[[ Information supplied, beginning ]]

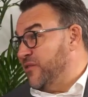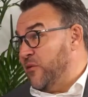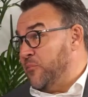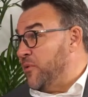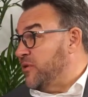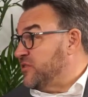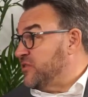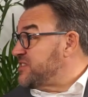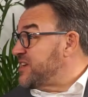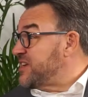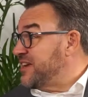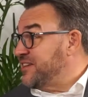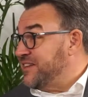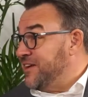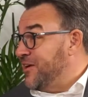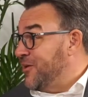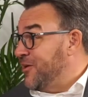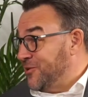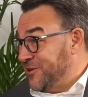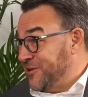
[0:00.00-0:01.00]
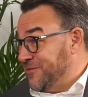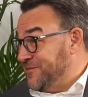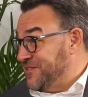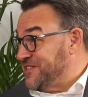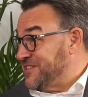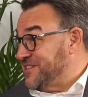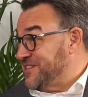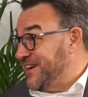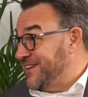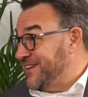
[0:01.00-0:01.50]
really the pulsating heart of
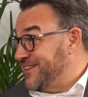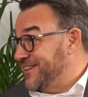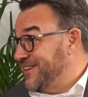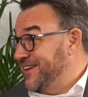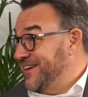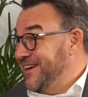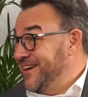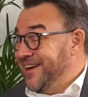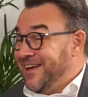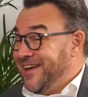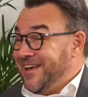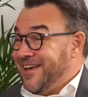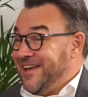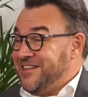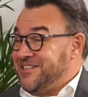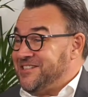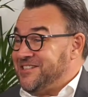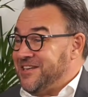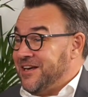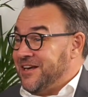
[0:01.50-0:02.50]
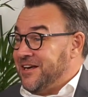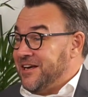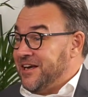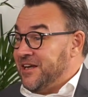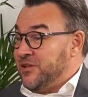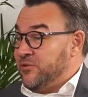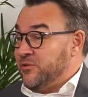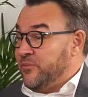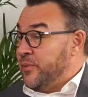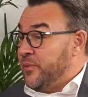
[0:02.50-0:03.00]
the site.
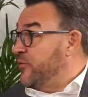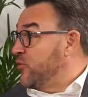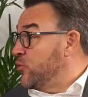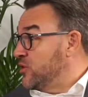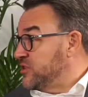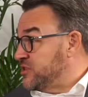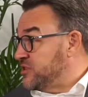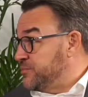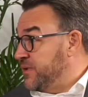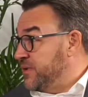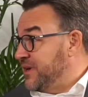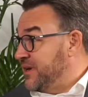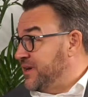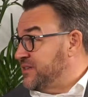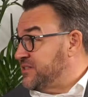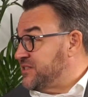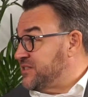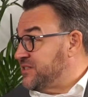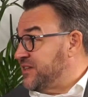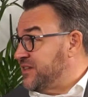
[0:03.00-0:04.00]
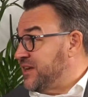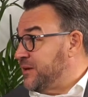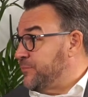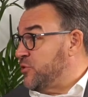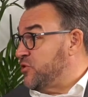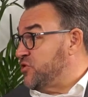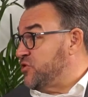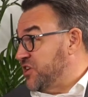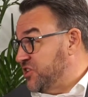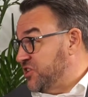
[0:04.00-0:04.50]
It will be the world's biggest
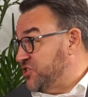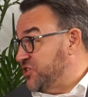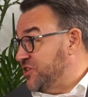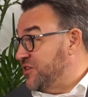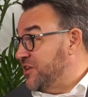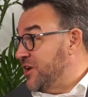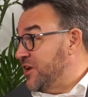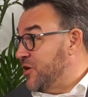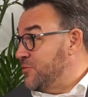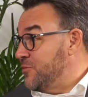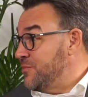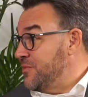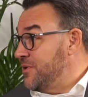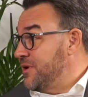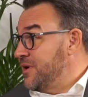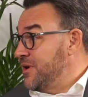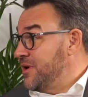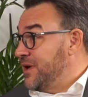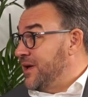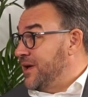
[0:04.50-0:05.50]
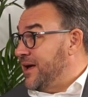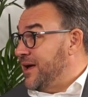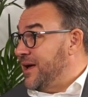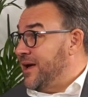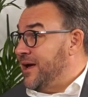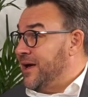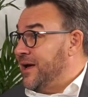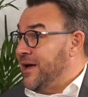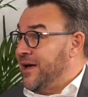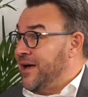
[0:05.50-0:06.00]
projection dome.
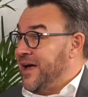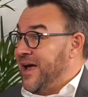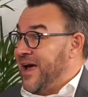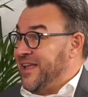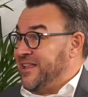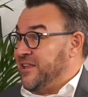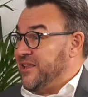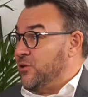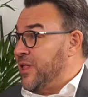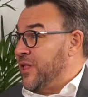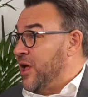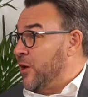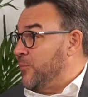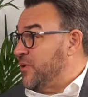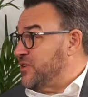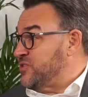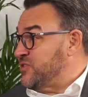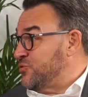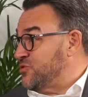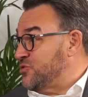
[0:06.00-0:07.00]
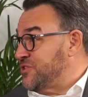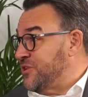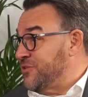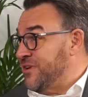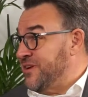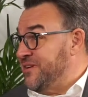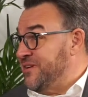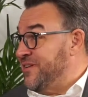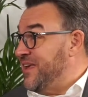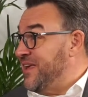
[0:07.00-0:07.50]
And it'll help us also
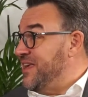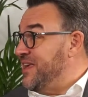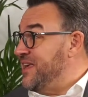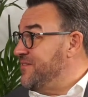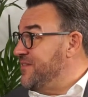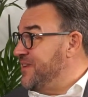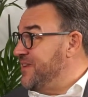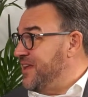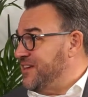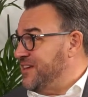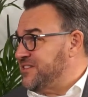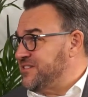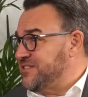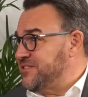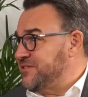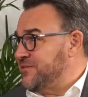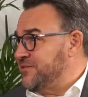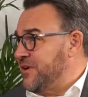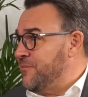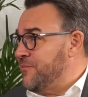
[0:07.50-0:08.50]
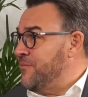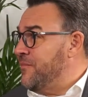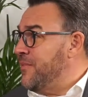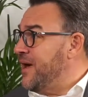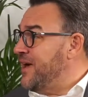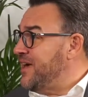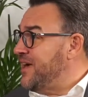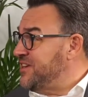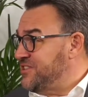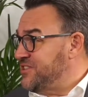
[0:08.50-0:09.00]
in the evenings,
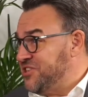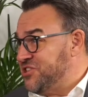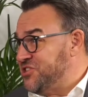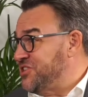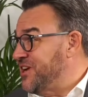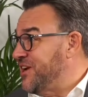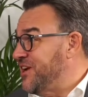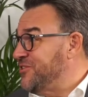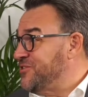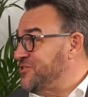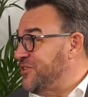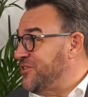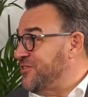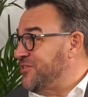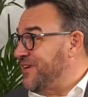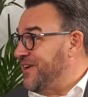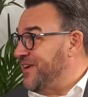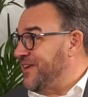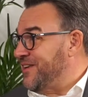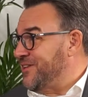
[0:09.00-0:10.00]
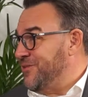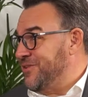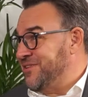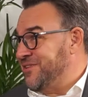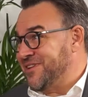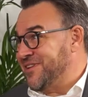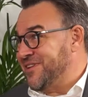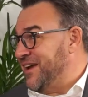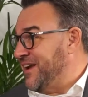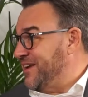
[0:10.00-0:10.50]
amazing shows on there to
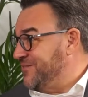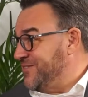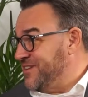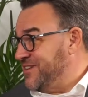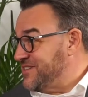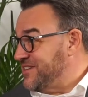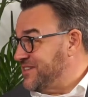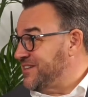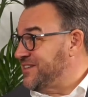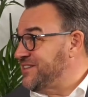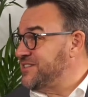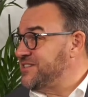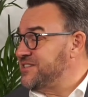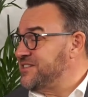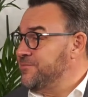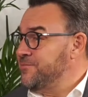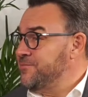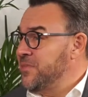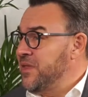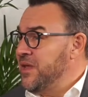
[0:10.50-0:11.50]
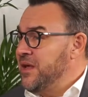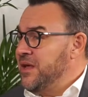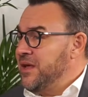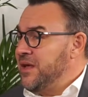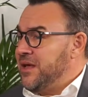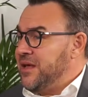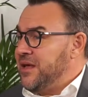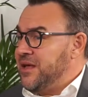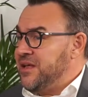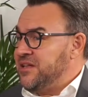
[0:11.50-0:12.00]
entertain visitors.
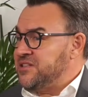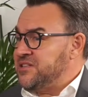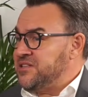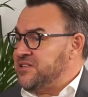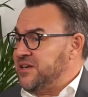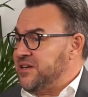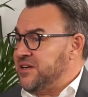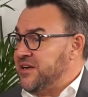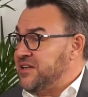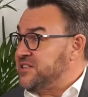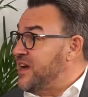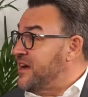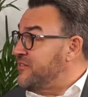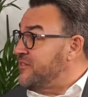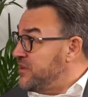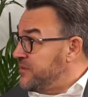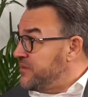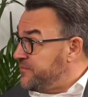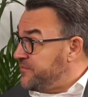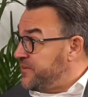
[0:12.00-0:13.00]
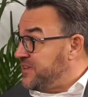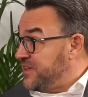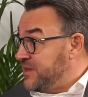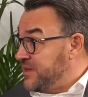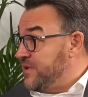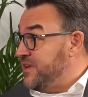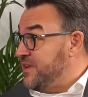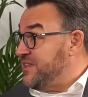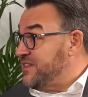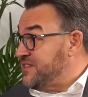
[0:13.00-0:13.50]
It's
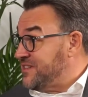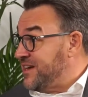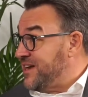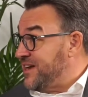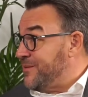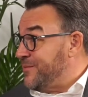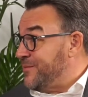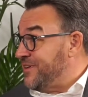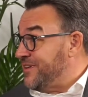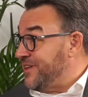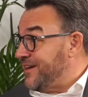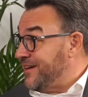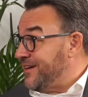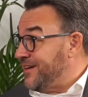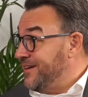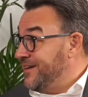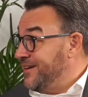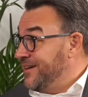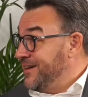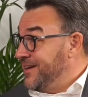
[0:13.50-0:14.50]
150 meters diameter,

[[ Information supplied, end ]]

◆ **Required action**:
Could you set down every record above exactly as written, leaving out the pictures?

◆ **Response for this exercise**:
[0:00.00-0:01.00]
[0:01.00-0:01.50]
really the pulsating heart of
[0:01.50-0:02.50]
[0:02.50-0:03.00]
the site.
[0:03.00-0:04.00]
[0:04.00-0:04.50]
It will be the world's biggest
[0:04.50-0:05.50]
[0:05.50-0:06.00]
projection dome.
[0:06.00-0:07.00]
[0:07.00-0:07.50]
And it'll help us also
[0:07.50-0:08.50]
[0:08.50-0:09.00]
in the evenings,
[0:09.00-0:10.00]
[0:10.00-0:10.50]
amazing shows on there to
[0:10.50-0:11.50]
[0:11.50-0:12.00]
entertain visitors.
[0:12.00-0:13.00]
[0:13.00-0:13.50]
It's
[0:13.50-0:14.50]
150 meters diameter,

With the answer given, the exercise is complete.